The calculation steps of FKNN are as follows in Figure 2.

The above FKNN solved the problem of multivariate classification and distance weight, and the SCA will deal with the problem of a low search efficiency of the optimal solution after the distance weight.

3. The Proposed Method

At the end of the iteration, SCA will conduct a small neighborhood search near the current global optimal location and constantly try to update the optimal solution. If the search process is far from the theoretical optimal solution, it is difficult for the algorithm to converge to the global optimal solution in a short time. Therefore, the current research papers are roughly divided into two ways to improve the convergence speed and accuracy of SCA. One way is to improve the convergence speed of SCA by changing Equation (1). The other is to improve the accuracy of SCA by adding reverse learning.

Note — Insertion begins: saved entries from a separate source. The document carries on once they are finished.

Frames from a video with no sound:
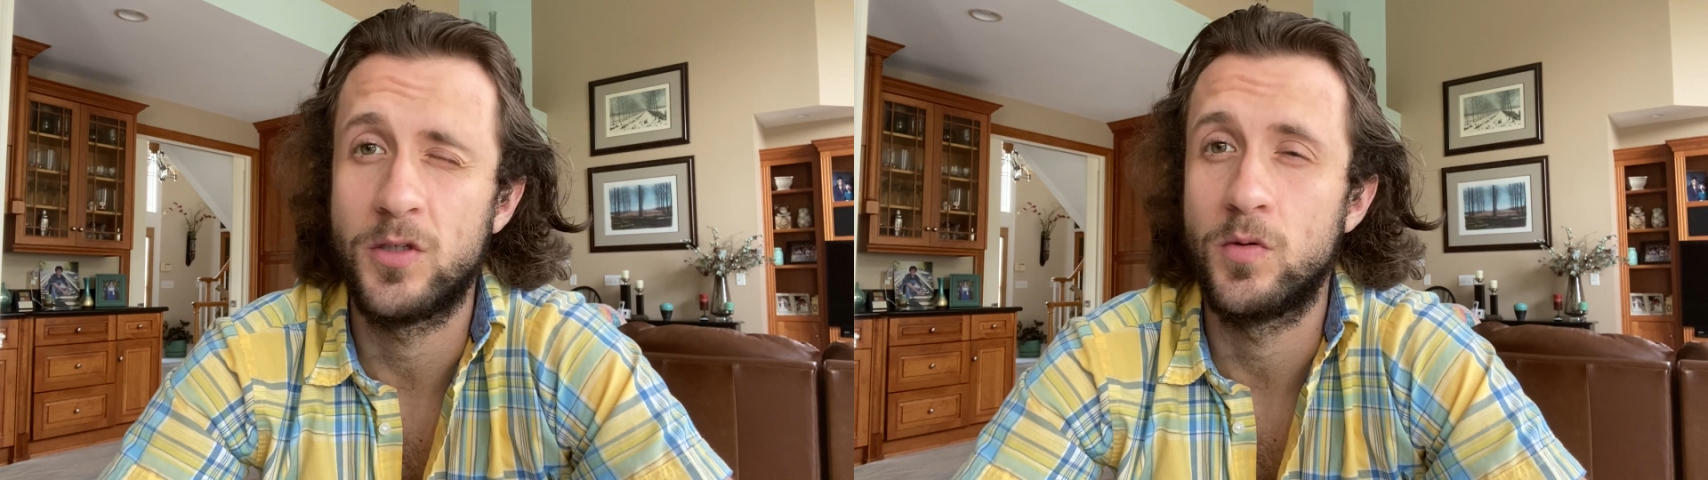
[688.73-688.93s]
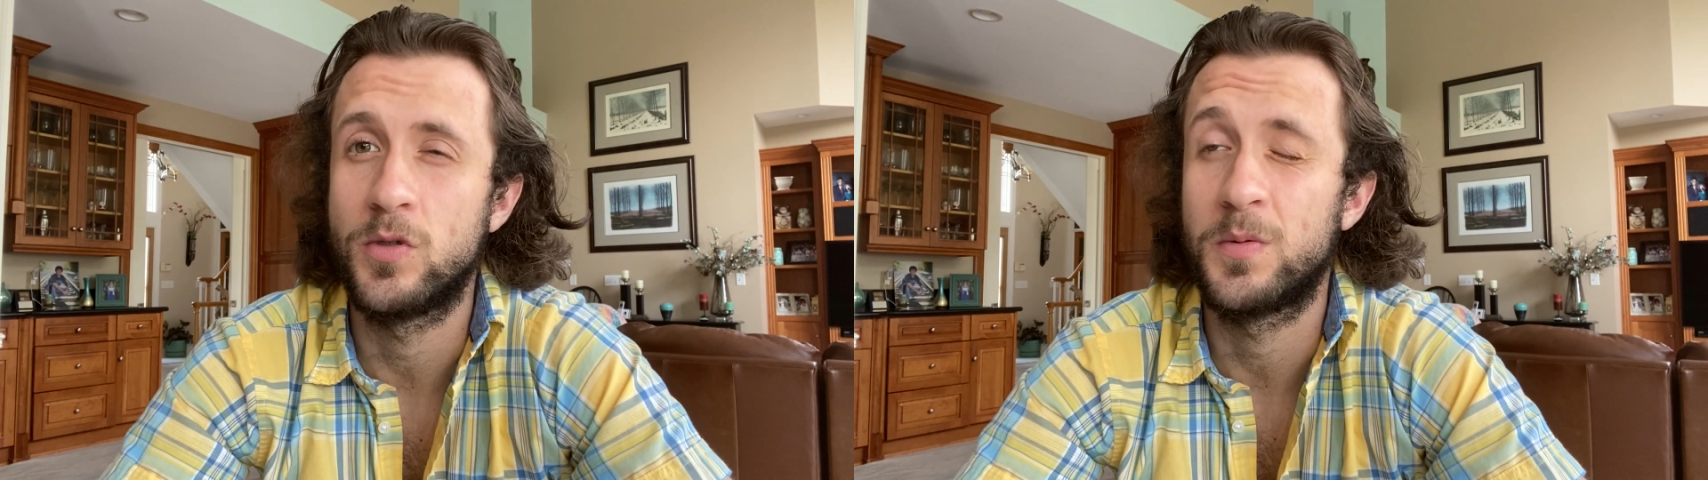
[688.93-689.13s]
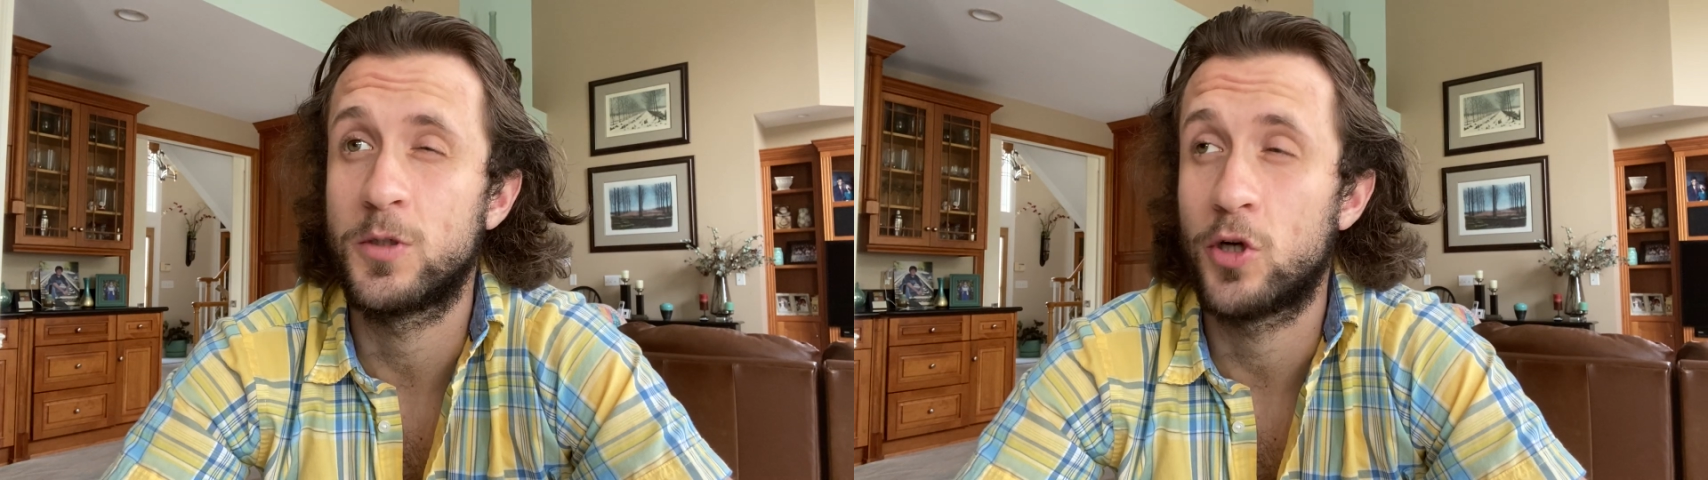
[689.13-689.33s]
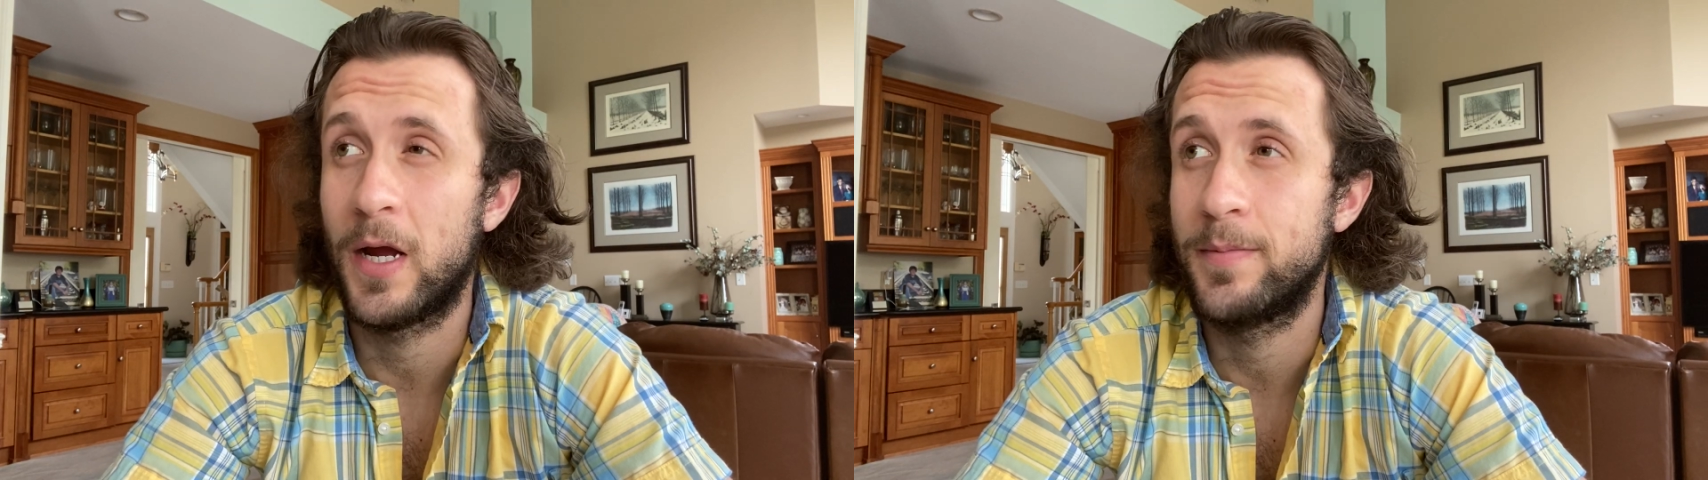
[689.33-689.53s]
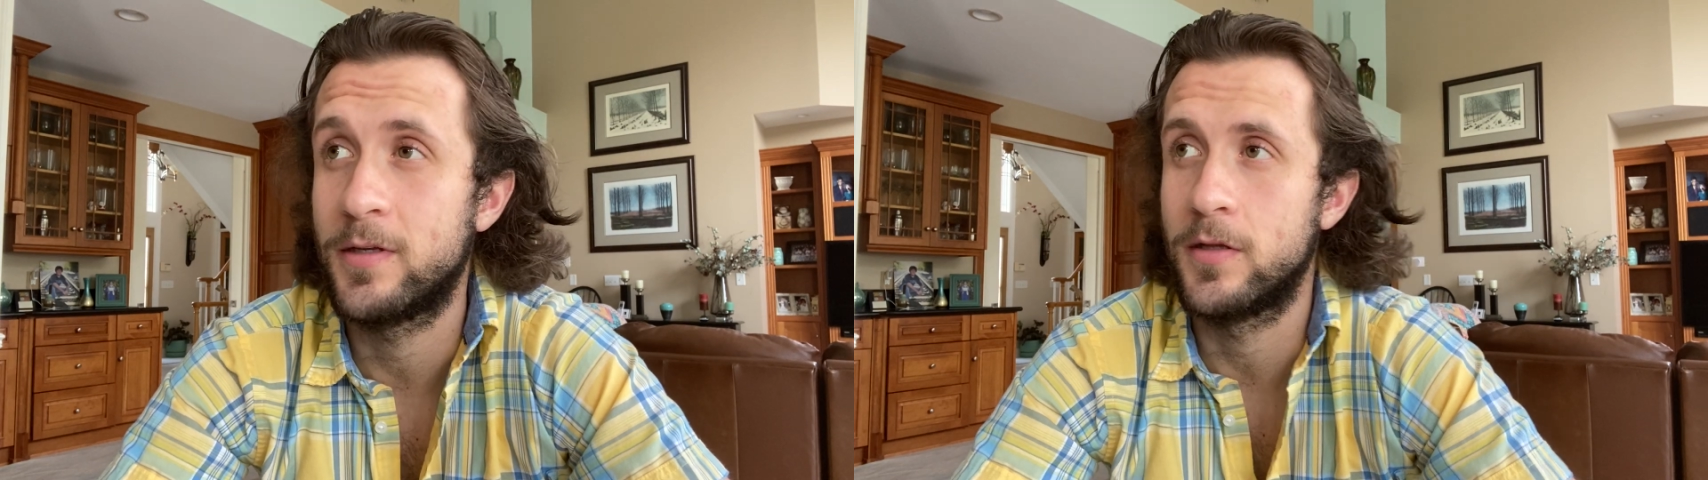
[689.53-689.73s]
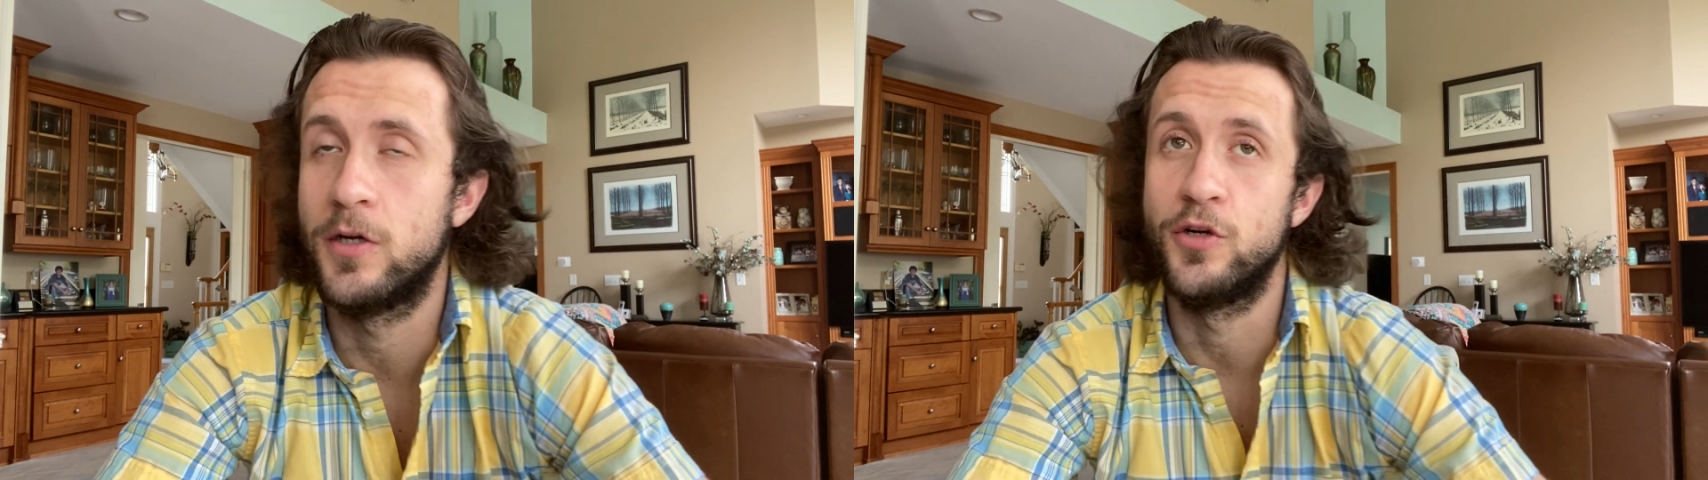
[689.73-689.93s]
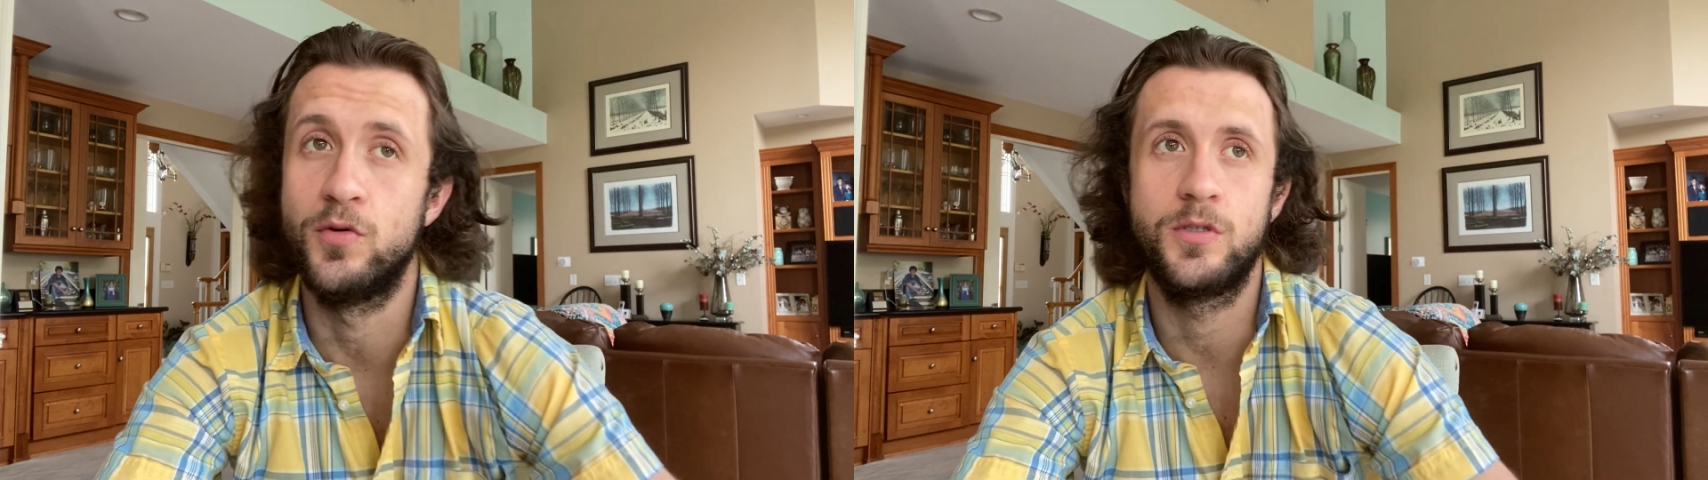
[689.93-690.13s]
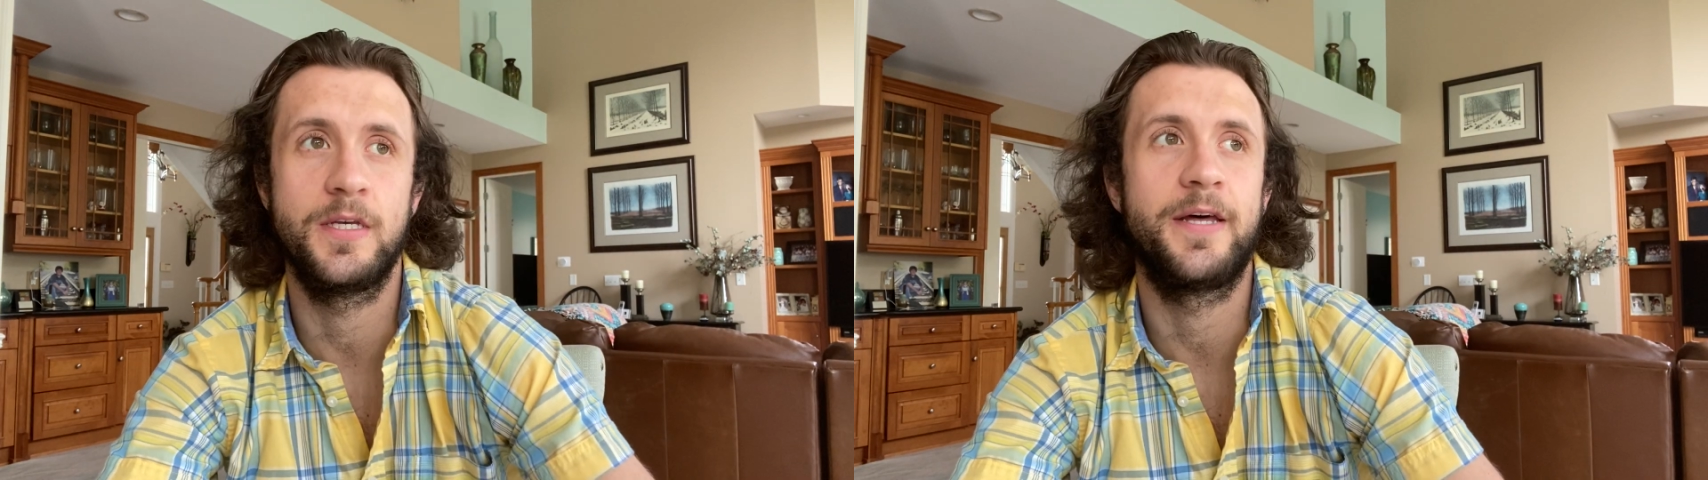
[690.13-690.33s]
so subscribe to their
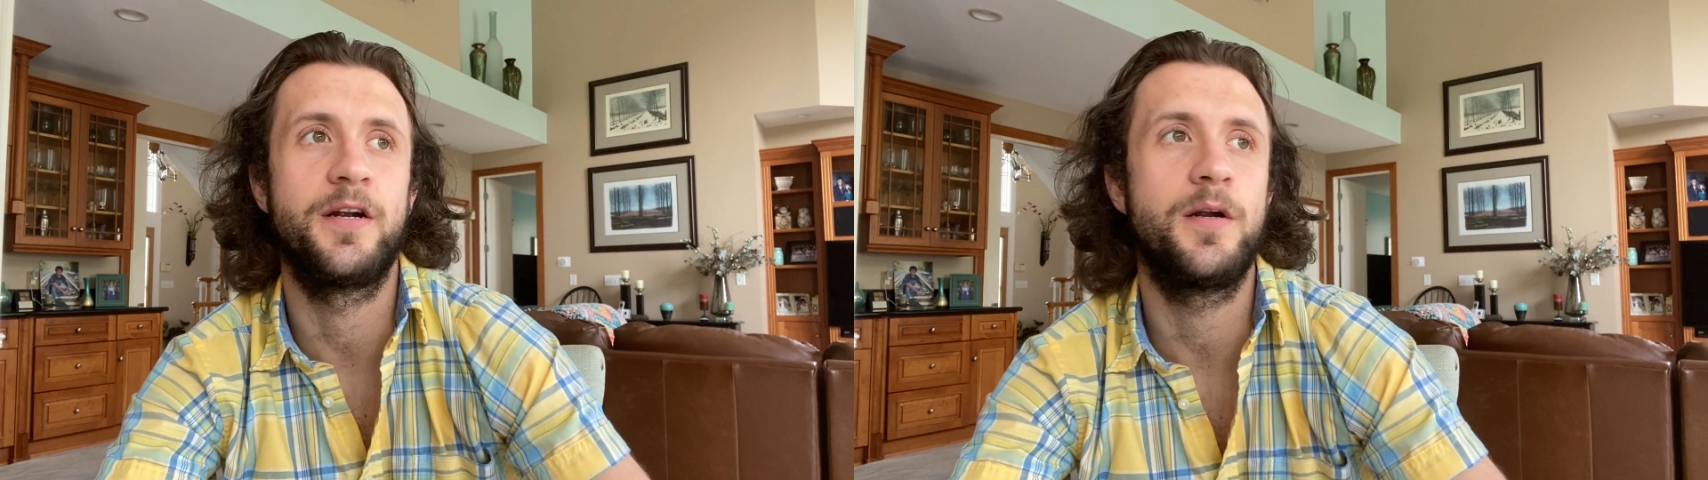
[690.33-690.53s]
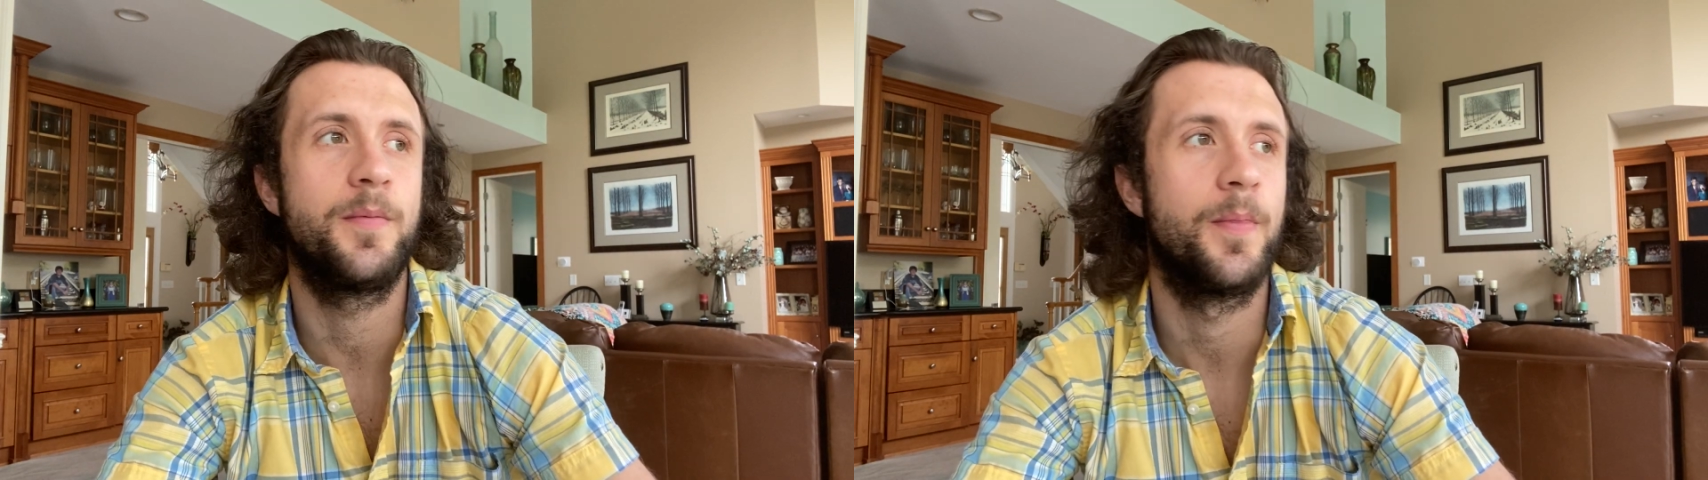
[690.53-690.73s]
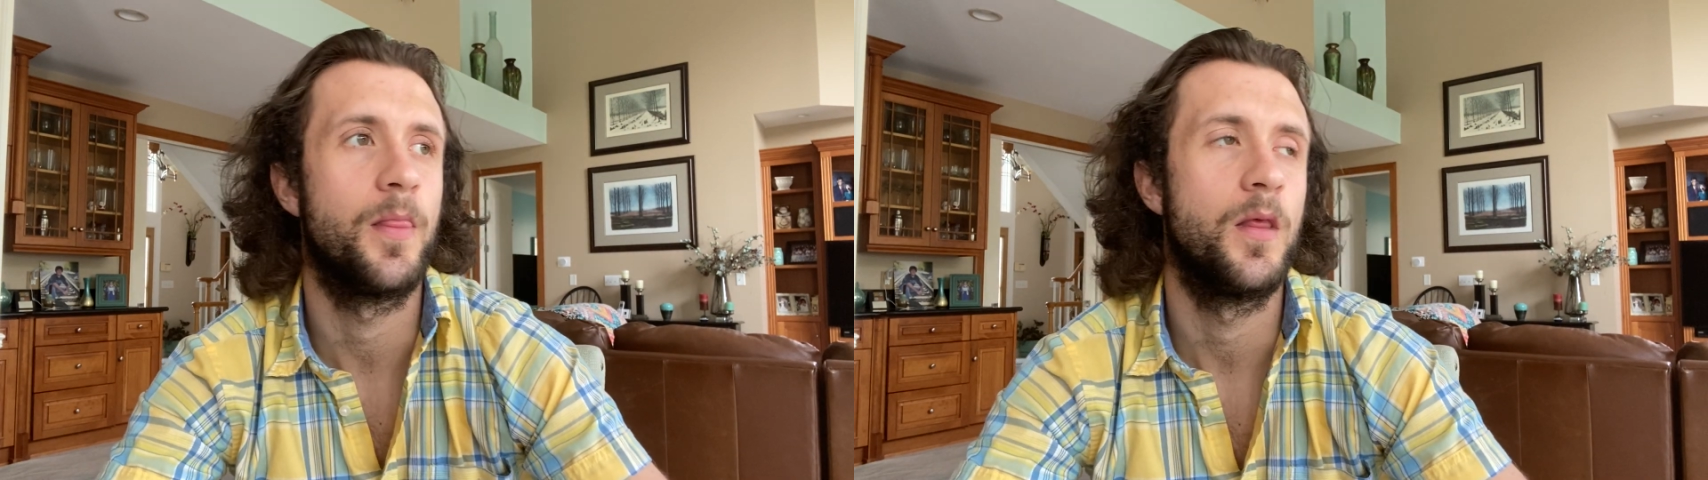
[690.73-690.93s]
newsletter.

In the parameter adjustment mechanism, reference [23] has introduced the adaptive weight coefficient parameter adjustment mechanism, and this mechanism has achieved good results in solving the problem of jumping out of local convergence. Based on the parameter adjustment mechanism and combined with reverse learning, this paper forms an improved version of the sine and cosine algorithm with multiple strategies.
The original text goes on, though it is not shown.